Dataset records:
-=-=-
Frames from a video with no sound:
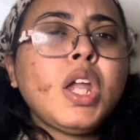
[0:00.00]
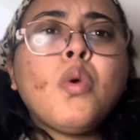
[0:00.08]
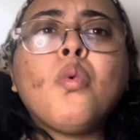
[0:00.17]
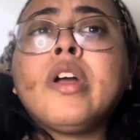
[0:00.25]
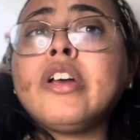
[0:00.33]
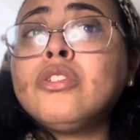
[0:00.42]

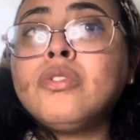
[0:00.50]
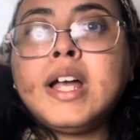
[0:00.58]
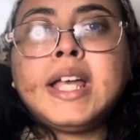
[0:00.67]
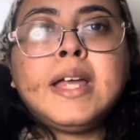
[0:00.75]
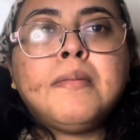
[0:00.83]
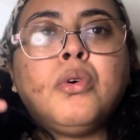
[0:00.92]
where do I
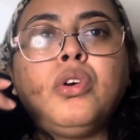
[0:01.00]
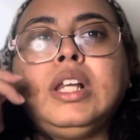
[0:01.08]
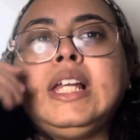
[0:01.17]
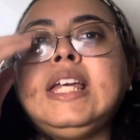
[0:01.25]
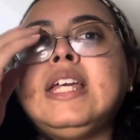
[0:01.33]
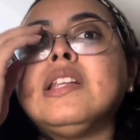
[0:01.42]
get more
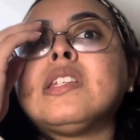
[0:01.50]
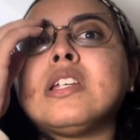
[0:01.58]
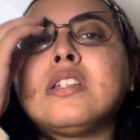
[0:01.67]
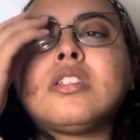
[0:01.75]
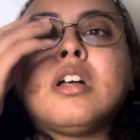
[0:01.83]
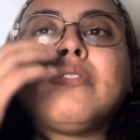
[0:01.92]
leads
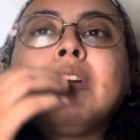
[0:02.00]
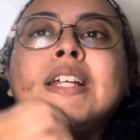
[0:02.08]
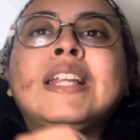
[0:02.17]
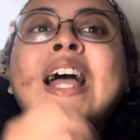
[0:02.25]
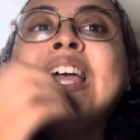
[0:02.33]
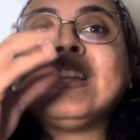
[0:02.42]
and stuff like
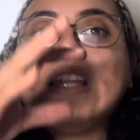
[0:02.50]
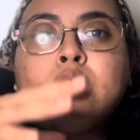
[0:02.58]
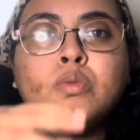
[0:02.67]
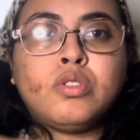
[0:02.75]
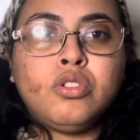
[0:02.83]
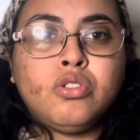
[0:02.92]
that. And
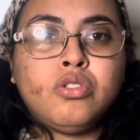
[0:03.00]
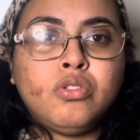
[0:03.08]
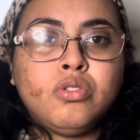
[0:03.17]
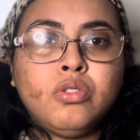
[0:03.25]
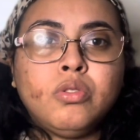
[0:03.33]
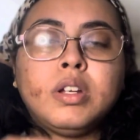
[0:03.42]
that's what you
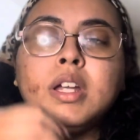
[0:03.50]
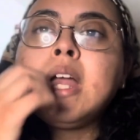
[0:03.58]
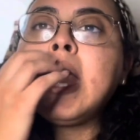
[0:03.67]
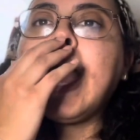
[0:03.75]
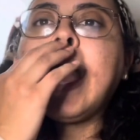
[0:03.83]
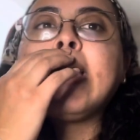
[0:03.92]
should do it.
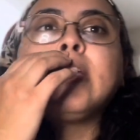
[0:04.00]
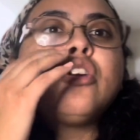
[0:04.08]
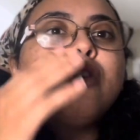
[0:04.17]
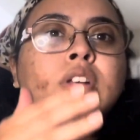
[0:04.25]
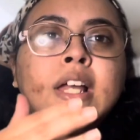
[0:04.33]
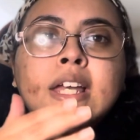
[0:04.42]
I
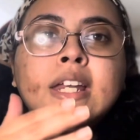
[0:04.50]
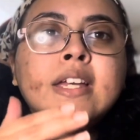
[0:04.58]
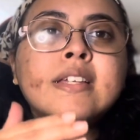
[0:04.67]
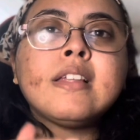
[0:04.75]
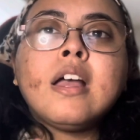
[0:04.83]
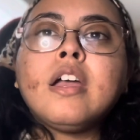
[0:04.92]
know
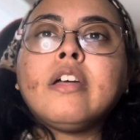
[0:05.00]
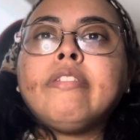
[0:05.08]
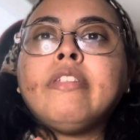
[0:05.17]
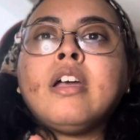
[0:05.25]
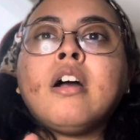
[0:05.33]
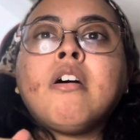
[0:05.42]
ladies
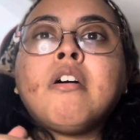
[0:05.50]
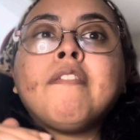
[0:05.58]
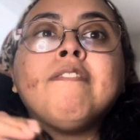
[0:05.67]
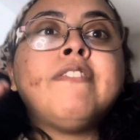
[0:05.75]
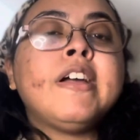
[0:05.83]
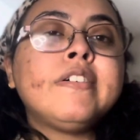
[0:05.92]
they are
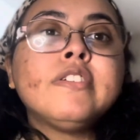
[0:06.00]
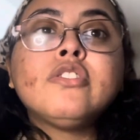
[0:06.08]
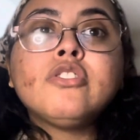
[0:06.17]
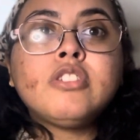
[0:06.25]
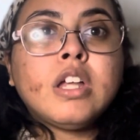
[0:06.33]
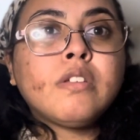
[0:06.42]
very
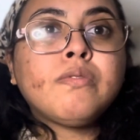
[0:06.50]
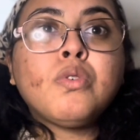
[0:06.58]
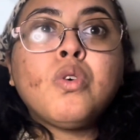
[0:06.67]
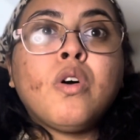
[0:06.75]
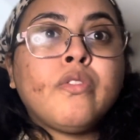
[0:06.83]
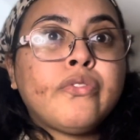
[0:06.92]

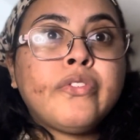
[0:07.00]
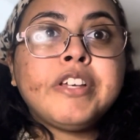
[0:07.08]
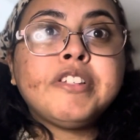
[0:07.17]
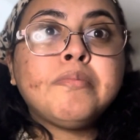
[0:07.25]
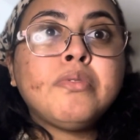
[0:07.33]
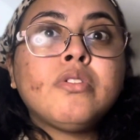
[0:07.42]
successful on
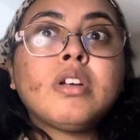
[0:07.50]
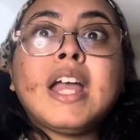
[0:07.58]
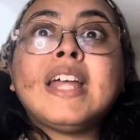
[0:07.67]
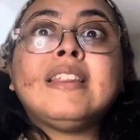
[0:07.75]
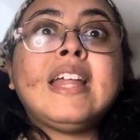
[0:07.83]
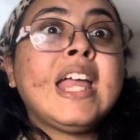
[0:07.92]
Facebook
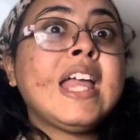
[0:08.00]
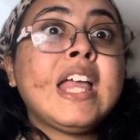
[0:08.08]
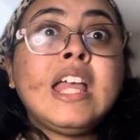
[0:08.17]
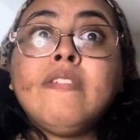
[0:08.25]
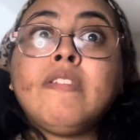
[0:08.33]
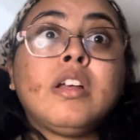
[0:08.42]
and they
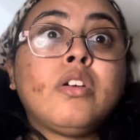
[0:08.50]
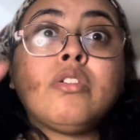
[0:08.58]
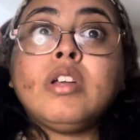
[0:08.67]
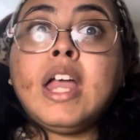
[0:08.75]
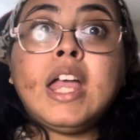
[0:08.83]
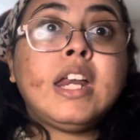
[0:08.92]
even
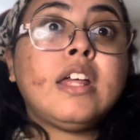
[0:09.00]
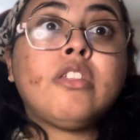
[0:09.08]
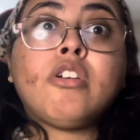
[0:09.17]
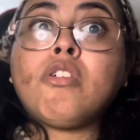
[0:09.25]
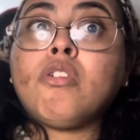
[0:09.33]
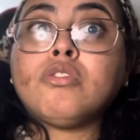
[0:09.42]
created
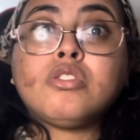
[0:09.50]
their own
-=-=-
→ **Activity**: Return every record exactly, leaving out the pictures.

→ **Solution to this task**:
Frames from a video with no sound:
[0:00.00]
[0:00.08]
[0:00.17]
[0:00.25]
[0:00.33]
[0:00.42]

[0:00.50]
[0:00.58]
[0:00.67]
[0:00.75]
[0:00.83]
[0:00.92]
where do I
[0:01.00]
[0:01.08]
[0:01.17]
[0:01.25]
[0:01.33]
[0:01.42]
get more
[0:01.50]
[0:01.58]
[0:01.67]
[0:01.75]
[0:01.83]
[0:01.92]
leads
[0:02.00]
[0:02.08]
[0:02.17]
[0:02.25]
[0:02.33]
[0:02.42]
and stuff like
[0:02.50]
[0:02.58]
[0:02.67]
[0:02.75]
[0:02.83]
[0:02.92]
that. And
[0:03.00]
[0:03.08]
[0:03.17]
[0:03.25]
[0:03.33]
[0:03.42]
that's what you
[0:03.50]
[0:03.58]
[0:03.67]
[0:03.75]
[0:03.83]
[0:03.92]
should do it.
[0:04.00]
[0:04.08]
[0:04.17]
[0:04.25]
[0:04.33]
[0:04.42]
I
[0:04.50]
[0:04.58]
[0:04.67]
[0:04.75]
[0:04.83]
[0:04.92]
know
[0:05.00]
[0:05.08]
[0:05.17]
[0:05.25]
[0:05.33]
[0:05.42]
ladies
[0:05.50]
[0:05.58]
[0:05.67]
[0:05.75]
[0:05.83]
[0:05.92]
they are
[0:06.00]
[0:06.08]
[0:06.17]
[0:06.25]
[0:06.33]
[0:06.42]
very
[0:06.50]
[0:06.58]
[0:06.67]
[0:06.75]
[0:06.83]
[0:06.92]

[0:07.00]
[0:07.08]
[0:07.17]
[0:07.25]
[0:07.33]
[0:07.42]
successful on
[0:07.50]
[0:07.58]
[0:07.67]
[0:07.75]
[0:07.83]
[0:07.92]
Facebook
[0:08.00]
[0:08.08]
[0:08.17]
[0:08.25]
[0:08.33]
[0:08.42]
and they
[0:08.50]
[0:08.58]
[0:08.67]
[0:08.75]
[0:08.83]
[0:08.92]
even
[0:09.00]
[0:09.08]
[0:09.17]
[0:09.25]
[0:09.33]
[0:09.42]
created
[0:09.50]
their own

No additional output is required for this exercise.